A named list containing:

mean: Estimated mean of the serial interval distribution (days)
sd: Estimated standard deviation of the serial interval distribution (days)
wts: Numeric vector of estimated component weights representing the probability that cases belong to each transmission route. Length depends on distribution choice (7 for normal, 4 for gamma)

References

Vink MA, Bootsma MCJ, Wallinga J (2014). Serial intervals of respiratory infectious diseases: A systematic review and analysis.

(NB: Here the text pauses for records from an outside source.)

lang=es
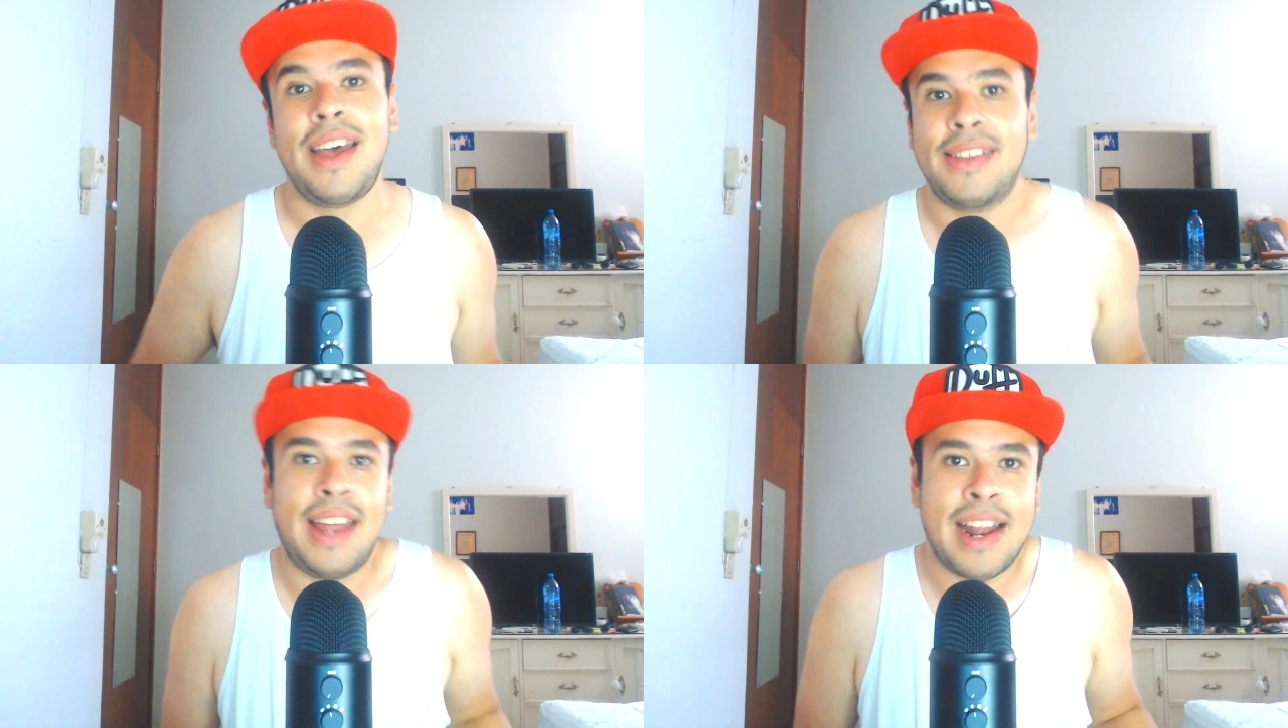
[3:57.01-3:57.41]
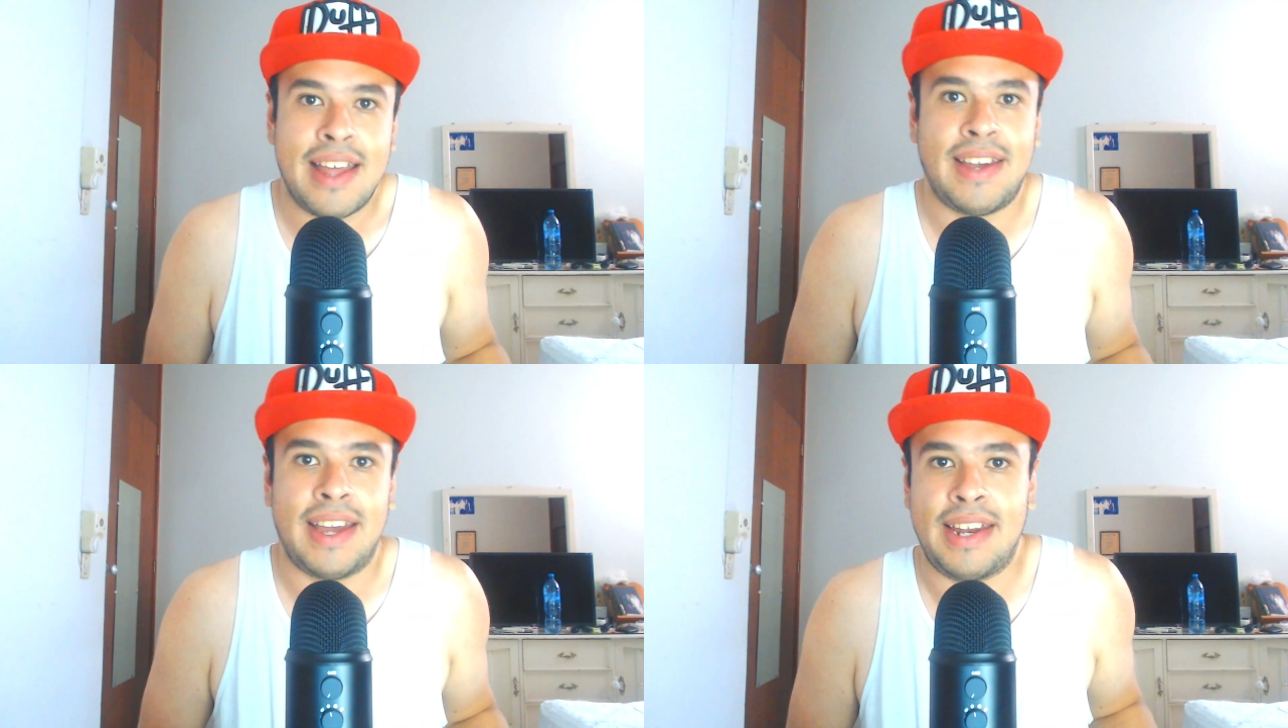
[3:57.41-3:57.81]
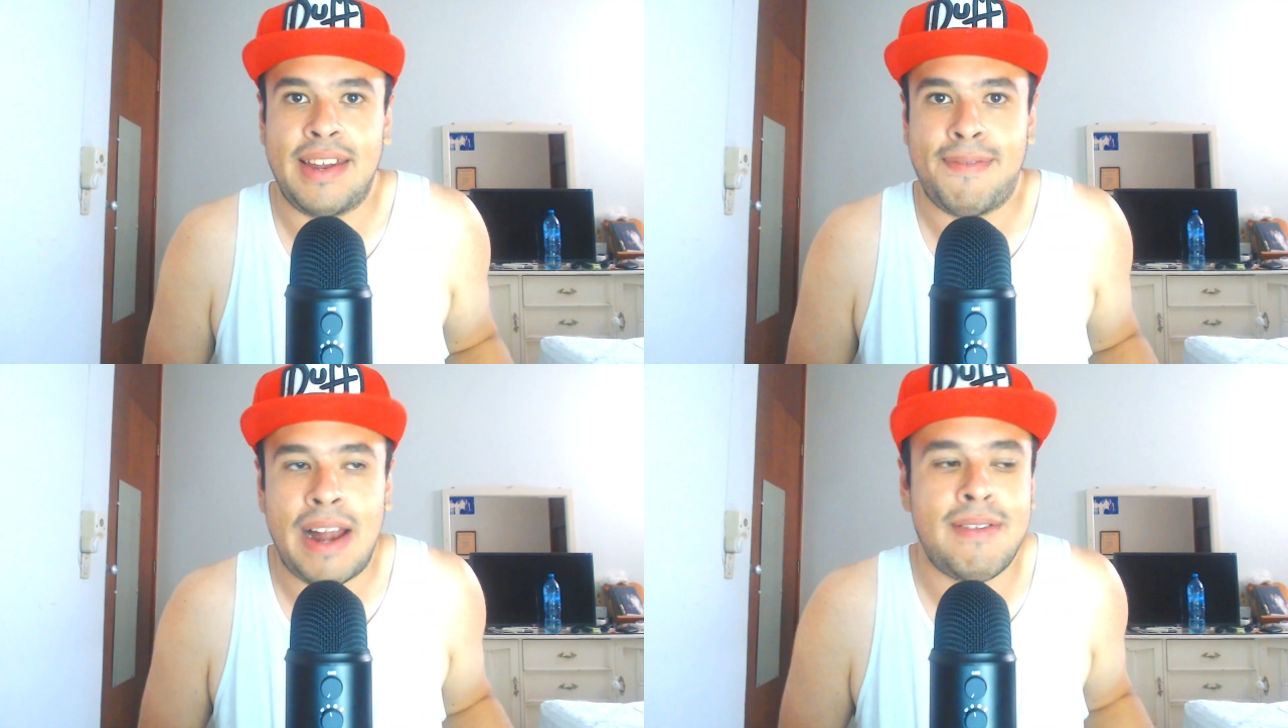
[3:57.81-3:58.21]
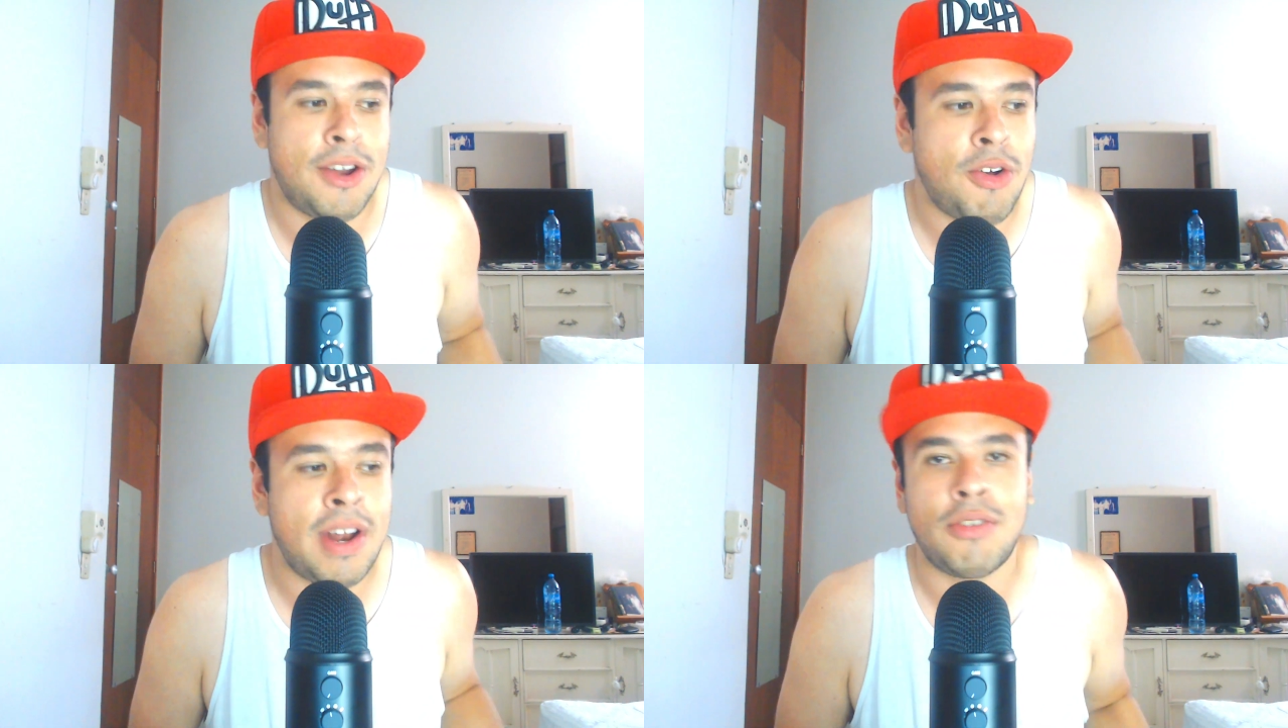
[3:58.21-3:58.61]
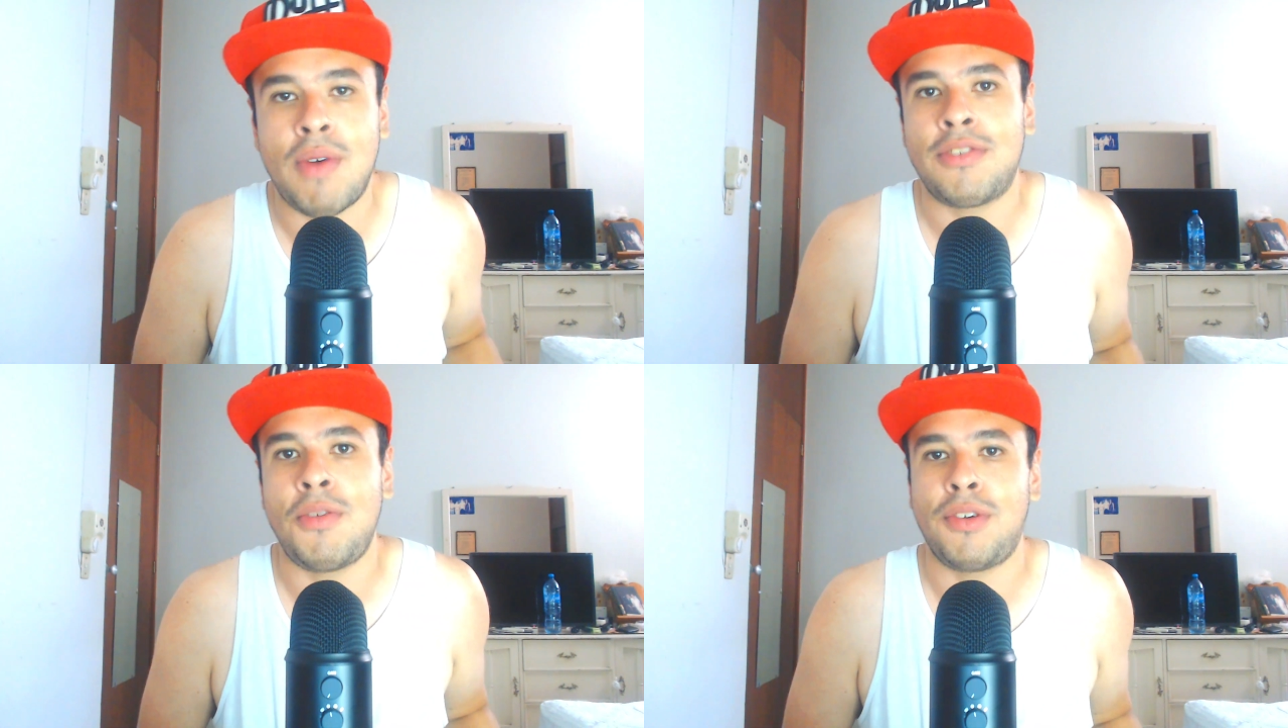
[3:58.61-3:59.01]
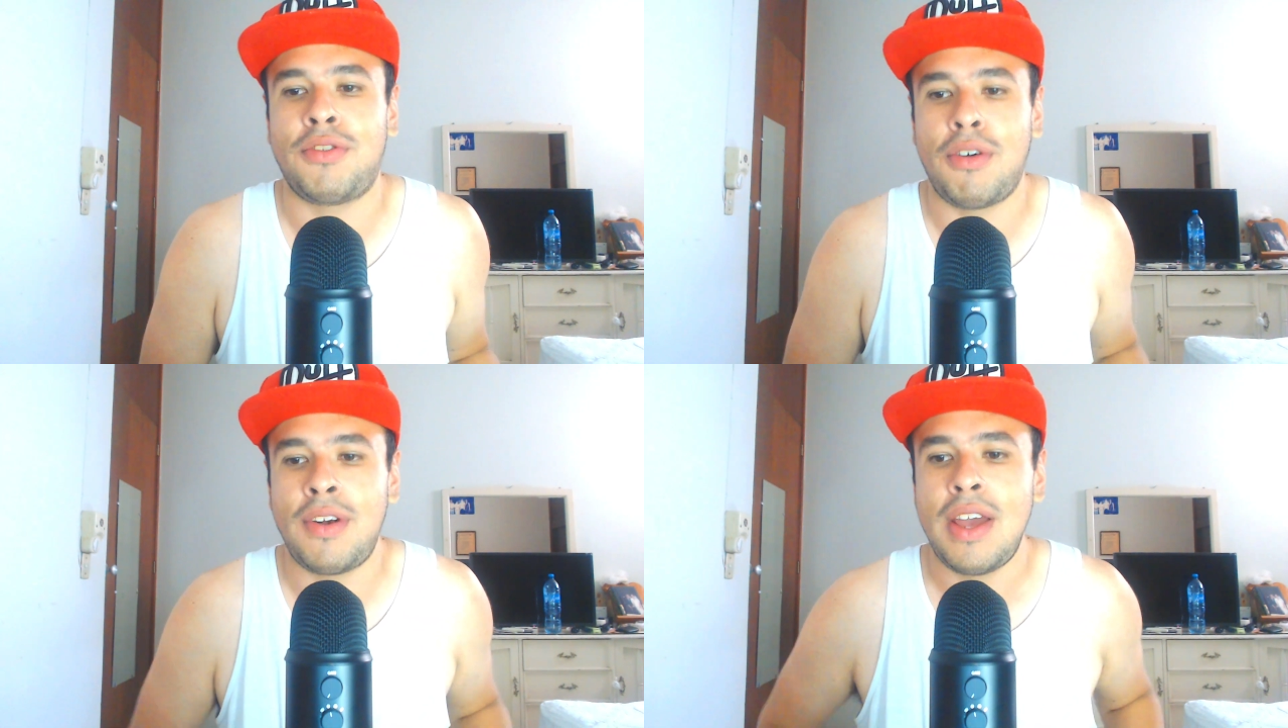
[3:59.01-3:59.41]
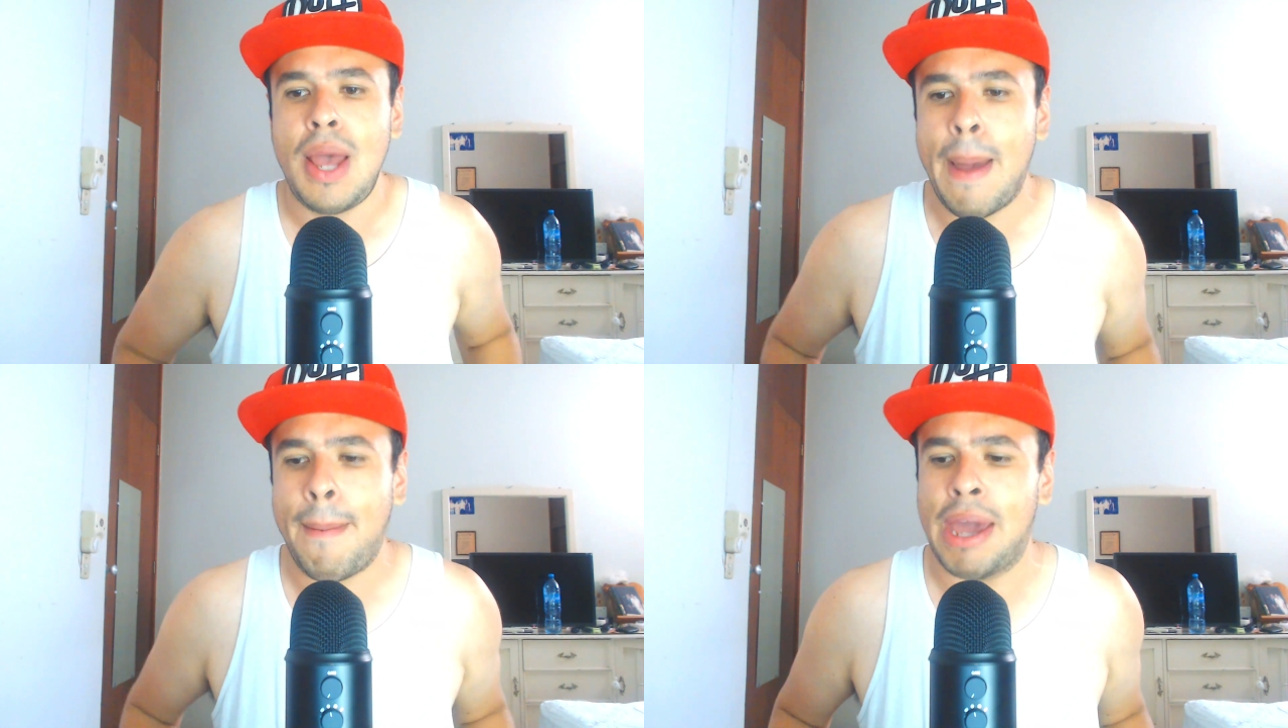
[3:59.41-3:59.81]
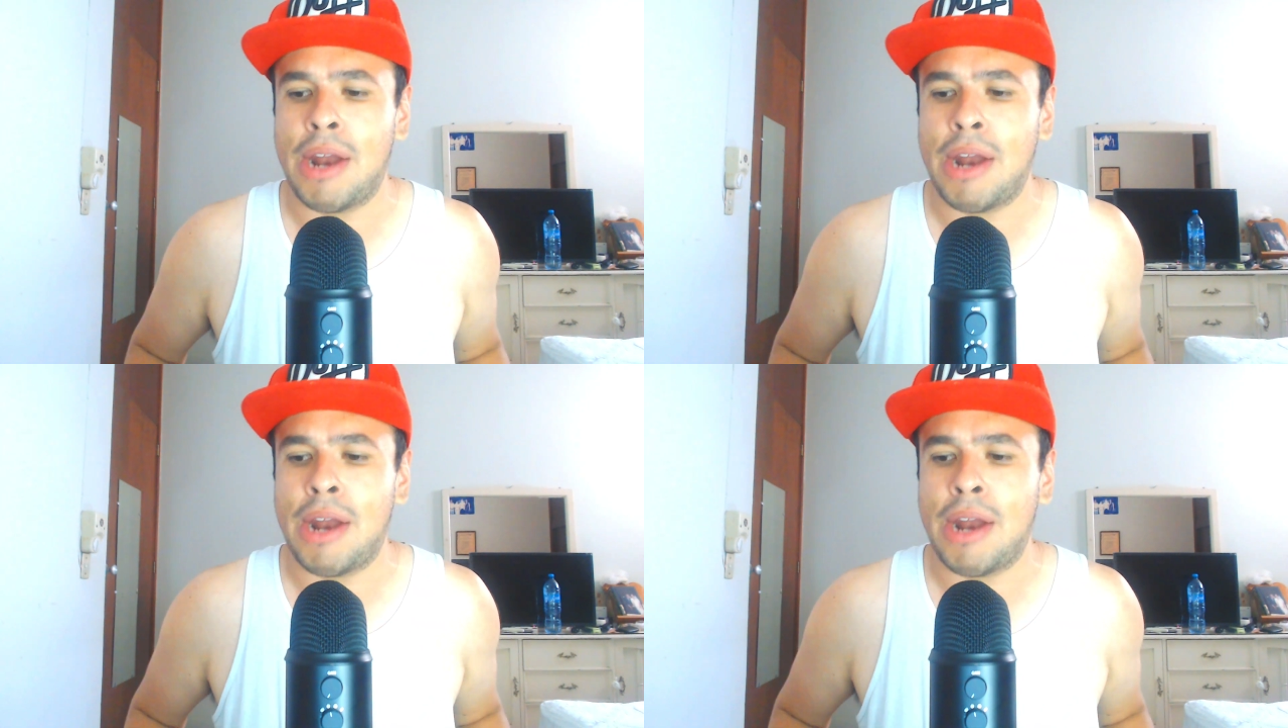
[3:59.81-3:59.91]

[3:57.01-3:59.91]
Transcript: del alcance que tiene Fallback, ¿no? Las cosas como son, pero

American Journal of Epidemiology, 180(9), 865-875. doi:10.1093/aje/kwu209

Examples

# Example 1:Basic usage with simulated data
set.seed(123)
simulated_icc <- c(
  rep(1, 20),   # Short intervals (co-primary cases)
  rep(2, 25),   # Medium intervals (primary-secondary)
  rep(3, 15),   # Longer intervals (higher generation)
  rep(4, 8)
)

result <- si_estim(simulated_icc)


# Example 2: Larger simulated outbreak, specifying distribution
large_icc <- c(
  rep(1, 38),   # Short intervals (co-primary cases)
  rep(2, 39),   #
  rep(3, 30),   # Medium intervals (primary-secondary)
  rep(4, 17),   #
  rep(5, 7),    # Longer intervals (higher generation)
  rep(6, 4),
  rep(7, 2)
)

result_normal <- si_estim(large_icc, dist = "normal")
result_gamma <- si_estim(large_icc, dist = "gamma")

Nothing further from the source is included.